*** Opening of AVAILABLE DATA ***

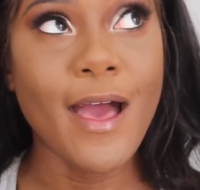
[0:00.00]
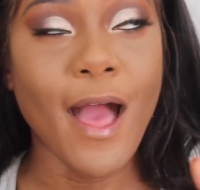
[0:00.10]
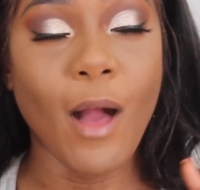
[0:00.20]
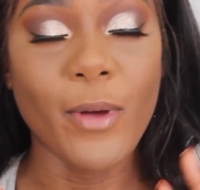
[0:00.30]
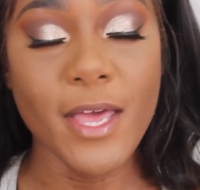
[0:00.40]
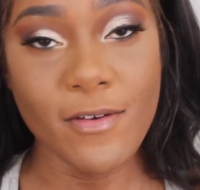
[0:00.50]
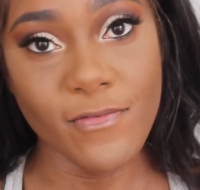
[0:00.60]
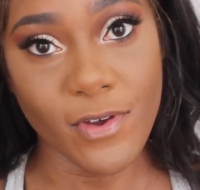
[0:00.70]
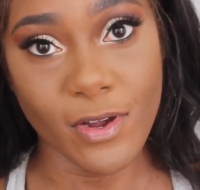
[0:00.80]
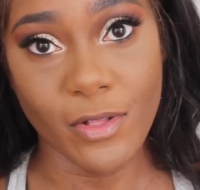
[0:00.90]

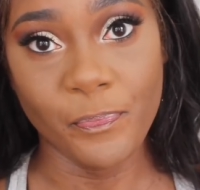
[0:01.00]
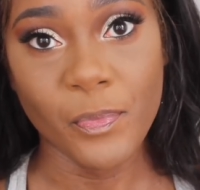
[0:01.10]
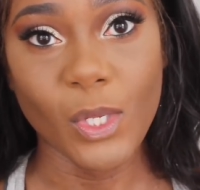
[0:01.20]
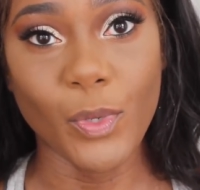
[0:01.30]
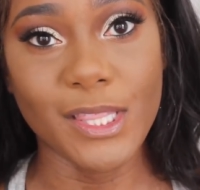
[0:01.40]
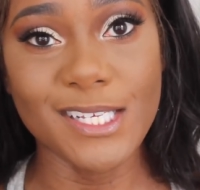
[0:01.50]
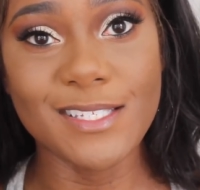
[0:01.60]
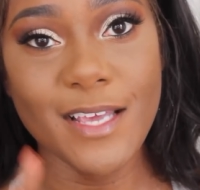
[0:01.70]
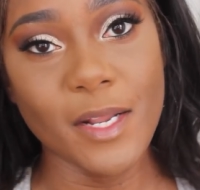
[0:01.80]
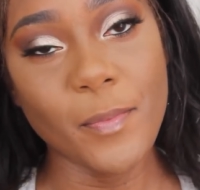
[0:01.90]
However, with
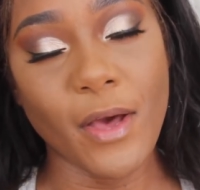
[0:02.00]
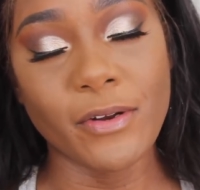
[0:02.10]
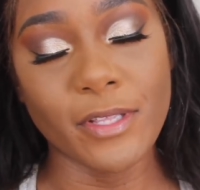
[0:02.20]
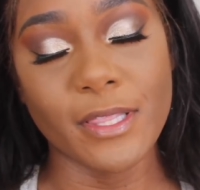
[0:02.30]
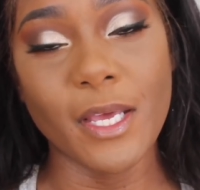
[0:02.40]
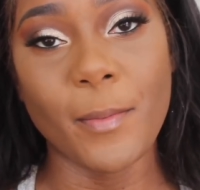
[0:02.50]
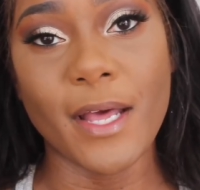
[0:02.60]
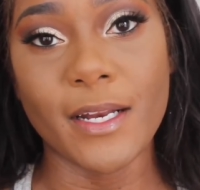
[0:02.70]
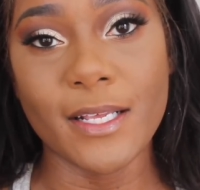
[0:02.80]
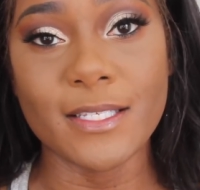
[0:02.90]
this setting powder, the thing
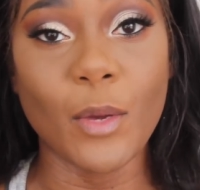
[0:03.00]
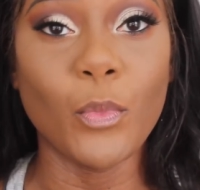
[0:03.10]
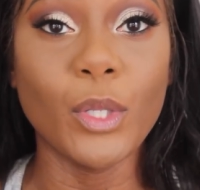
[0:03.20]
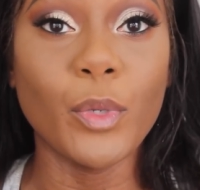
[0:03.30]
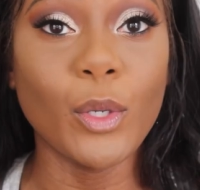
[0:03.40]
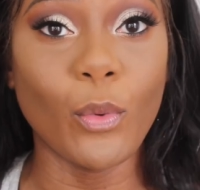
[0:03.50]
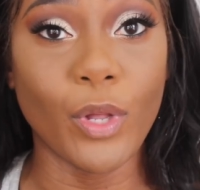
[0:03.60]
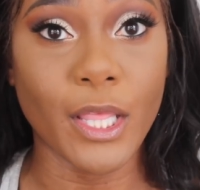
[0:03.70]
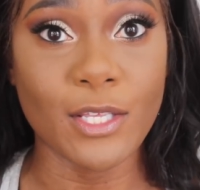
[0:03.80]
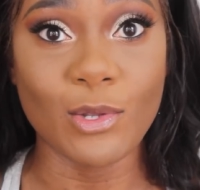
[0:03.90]
about it is I'm really
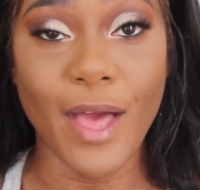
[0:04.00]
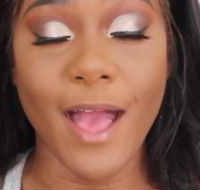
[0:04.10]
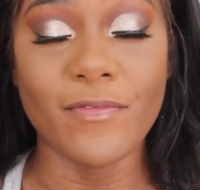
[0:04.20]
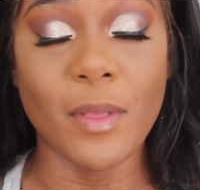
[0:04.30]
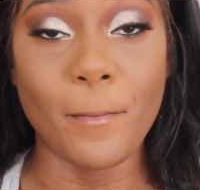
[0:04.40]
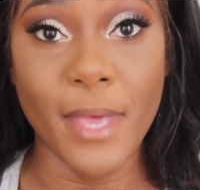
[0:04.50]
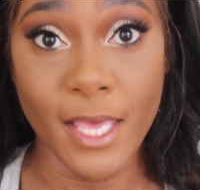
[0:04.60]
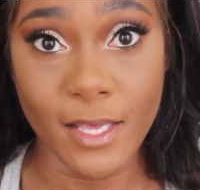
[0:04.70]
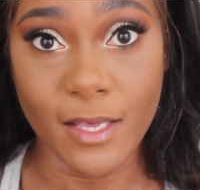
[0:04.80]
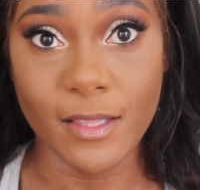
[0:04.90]
oily, so I have to
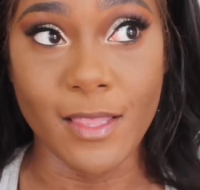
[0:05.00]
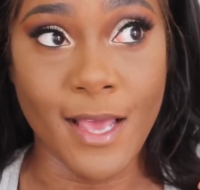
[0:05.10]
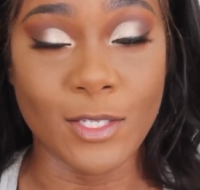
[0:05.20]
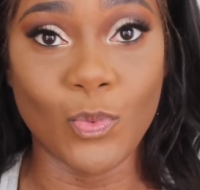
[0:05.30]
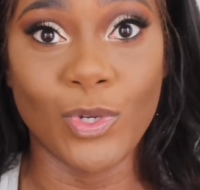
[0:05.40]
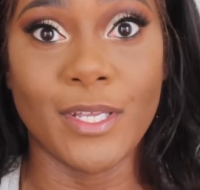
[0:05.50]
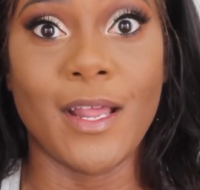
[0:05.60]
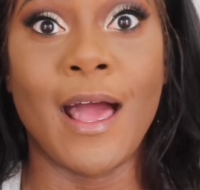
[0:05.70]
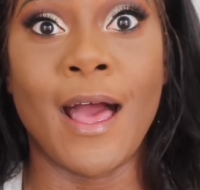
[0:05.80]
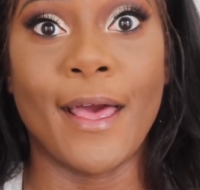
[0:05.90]
bake. That's
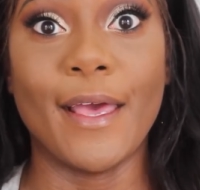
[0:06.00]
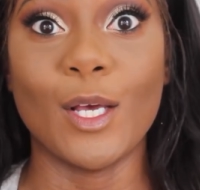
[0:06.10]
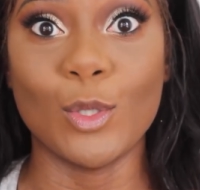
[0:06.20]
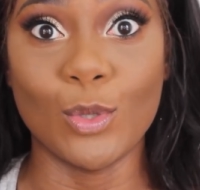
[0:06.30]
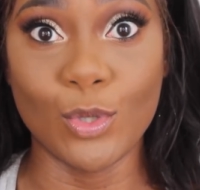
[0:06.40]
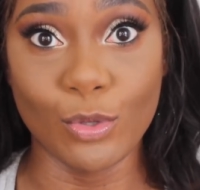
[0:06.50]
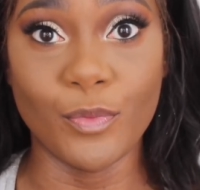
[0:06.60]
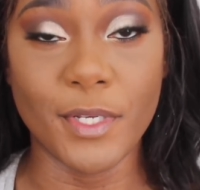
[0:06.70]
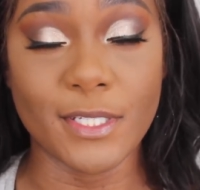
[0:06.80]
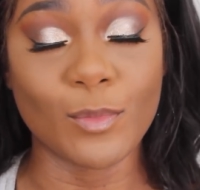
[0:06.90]
what I do
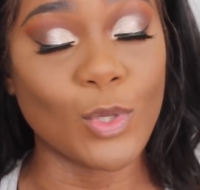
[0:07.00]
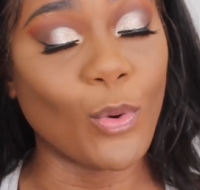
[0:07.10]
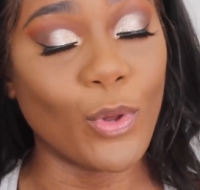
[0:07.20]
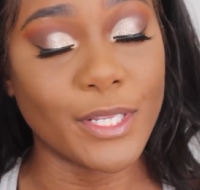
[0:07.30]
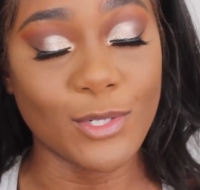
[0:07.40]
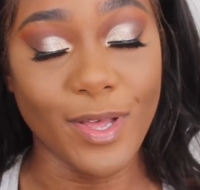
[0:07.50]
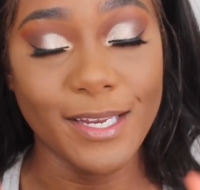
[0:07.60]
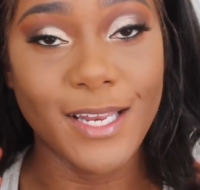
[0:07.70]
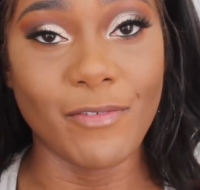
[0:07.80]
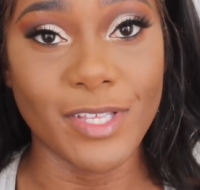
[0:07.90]
because I'm so oily, so I
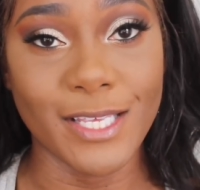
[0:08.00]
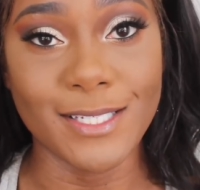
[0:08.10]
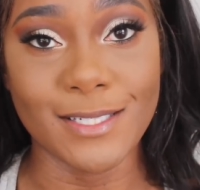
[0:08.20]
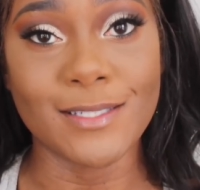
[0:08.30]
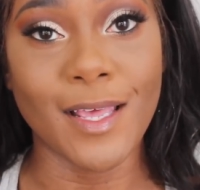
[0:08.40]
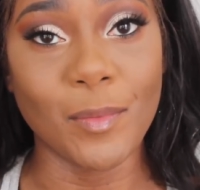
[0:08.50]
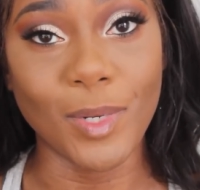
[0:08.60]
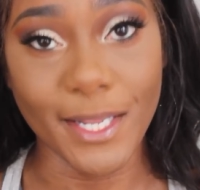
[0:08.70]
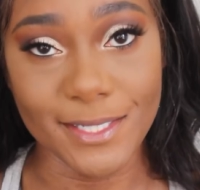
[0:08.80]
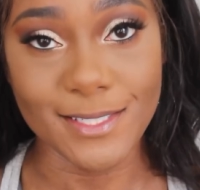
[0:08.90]
need everything to set in
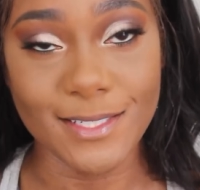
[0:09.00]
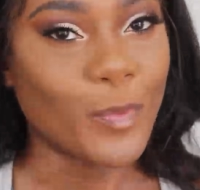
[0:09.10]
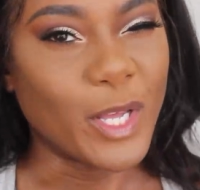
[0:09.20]
place.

*** Close of AVAILABLE DATA ***

**DIRECTIONS FOR THIS TASK**
An exact copy of the data above is required, printed without its pictures.

**SOLUTION BELOW**
[0:00.00]
[0:00.10]
[0:00.20]
[0:00.30]
[0:00.40]
[0:00.50]
[0:00.60]
[0:00.70]
[0:00.80]
[0:00.90]

[0:01.00]
[0:01.10]
[0:01.20]
[0:01.30]
[0:01.40]
[0:01.50]
[0:01.60]
[0:01.70]
[0:01.80]
[0:01.90]
However, with
[0:02.00]
[0:02.10]
[0:02.20]
[0:02.30]
[0:02.40]
[0:02.50]
[0:02.60]
[0:02.70]
[0:02.80]
[0:02.90]
this setting powder, the thing
[0:03.00]
[0:03.10]
[0:03.20]
[0:03.30]
[0:03.40]
[0:03.50]
[0:03.60]
[0:03.70]
[0:03.80]
[0:03.90]
about it is I'm really
[0:04.00]
[0:04.10]
[0:04.20]
[0:04.30]
[0:04.40]
[0:04.50]
[0:04.60]
[0:04.70]
[0:04.80]
[0:04.90]
oily, so I have to
[0:05.00]
[0:05.10]
[0:05.20]
[0:05.30]
[0:05.40]
[0:05.50]
[0:05.60]
[0:05.70]
[0:05.80]
[0:05.90]
bake. That's
[0:06.00]
[0:06.10]
[0:06.20]
[0:06.30]
[0:06.40]
[0:06.50]
[0:06.60]
[0:06.70]
[0:06.80]
[0:06.90]
what I do
[0:07.00]
[0:07.10]
[0:07.20]
[0:07.30]
[0:07.40]
[0:07.50]
[0:07.60]
[0:07.70]
[0:07.80]
[0:07.90]
because I'm so oily, so I
[0:08.00]
[0:08.10]
[0:08.20]
[0:08.30]
[0:08.40]
[0:08.50]
[0:08.60]
[0:08.70]
[0:08.80]
[0:08.90]
need everything to set in
[0:09.00]
[0:09.10]
[0:09.20]
place.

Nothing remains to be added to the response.